Download the latest version of VEDA-FE (45824) and VEDA-BE (492012)

Veda Application Installation guide


Appropriate solve parameter for large model
#1
Dear All

I thought of sharing some of our experience is solving a computational intensive TIMES models. Here goes the background…..

Some of you may ware that we at Paul Scherrer Institut (PSI) developed a Swiss TIMES electricity model (STEM-E) with an hourly diurnal representation, i.e. 288 annual timeslices. This model runs well and we have publications too.
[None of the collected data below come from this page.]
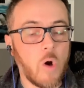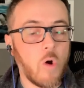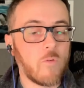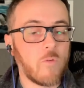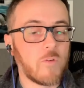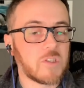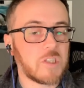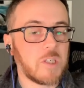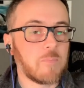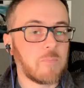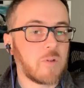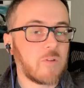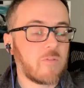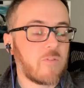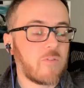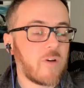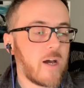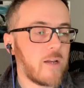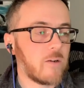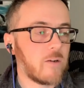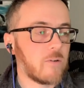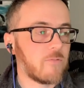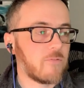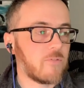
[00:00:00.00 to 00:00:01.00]

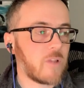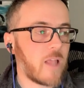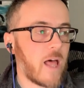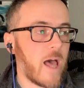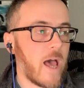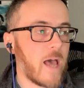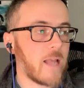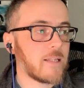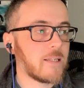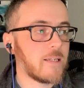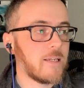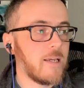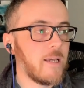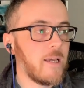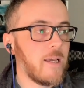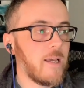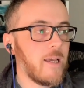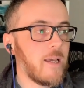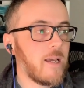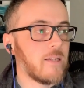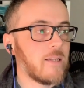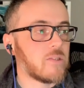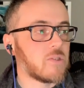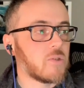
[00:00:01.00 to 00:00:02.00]
oversimplified or flat.
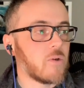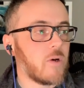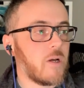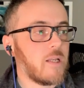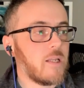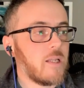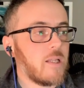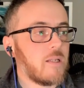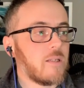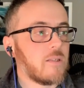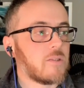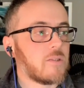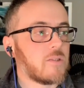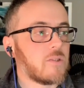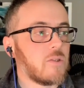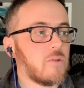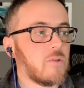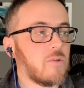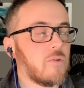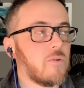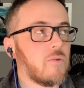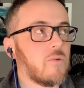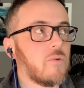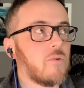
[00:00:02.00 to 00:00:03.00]
And so I needed
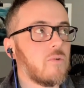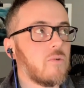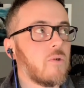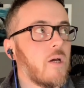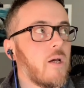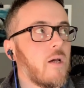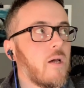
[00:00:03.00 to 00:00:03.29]
to,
Since January 2013, we extended the electricity model to a whole energy system model (by including four end use sectors, with 9 industrial subsectors). Since then, we have computational issues in solving the model, despite a PC upgrade (Intel Xeon® CPU E31245 @ 3.30GHz, 8 Cores, 16.0 GB RAM, Windows 7 professional 64-bit). Literally we were unable to solve the model. We often faced with out of memory or resource limits….. issues We worked around, but nothing helped. Hence in May 2014, we reduced the number of timeslices to 144 (from 288) and number of periods to 14 (from 18 in STEM-E). Then, with primal simplex, the model was solved in LP but took about 55+ hours. We were unable to solve in Barrier algorithm, which was giving ‘out of memory’ error……I have put together the model size below for your reference

MODEL STATISTICS
BLOCKS OF EQUATIONS 84
SINGLE EQUATIONS 1,074,941
BLOCKS OF VARIABLES 11
SINGLE VARIABLES 996,198 12 projected
NON ZERO ELEMENTS 6,066,235

Though the model was solve in Primal, the long computational time was not affordable because we are at the very beginning of the model development. Again we thought of reducing the number of timeslices to 72 or so. However, we were not sure whether we are making right decision. I was not personally convinced on the computational limits! Hence we were experimenting with cplex parameter after a few consultation with Amit, Gary, Antti, my colleague Dr.Panos Evangelos. ……. It took us a while to go through the problem. It was really an iterative process to experiment various cplex options and combination.   The good news is that eventually we managed to solve our model!   Thus I thought of sharing the new cplex parameters
workmem 7000 (note that the 7000 refer to the allocated memory of 7 GB for this problem)
     memoryemphasis 1
        aggind 4
        preind 1
        lpmethod 4
        barcrossalg 0
        THREADS=-1

Clearly our experience indicates that smart approach is required in choosing solver parameters. At this stage, I must acknowledge the support and expertise of my colleague Dr.Panos Evangelos.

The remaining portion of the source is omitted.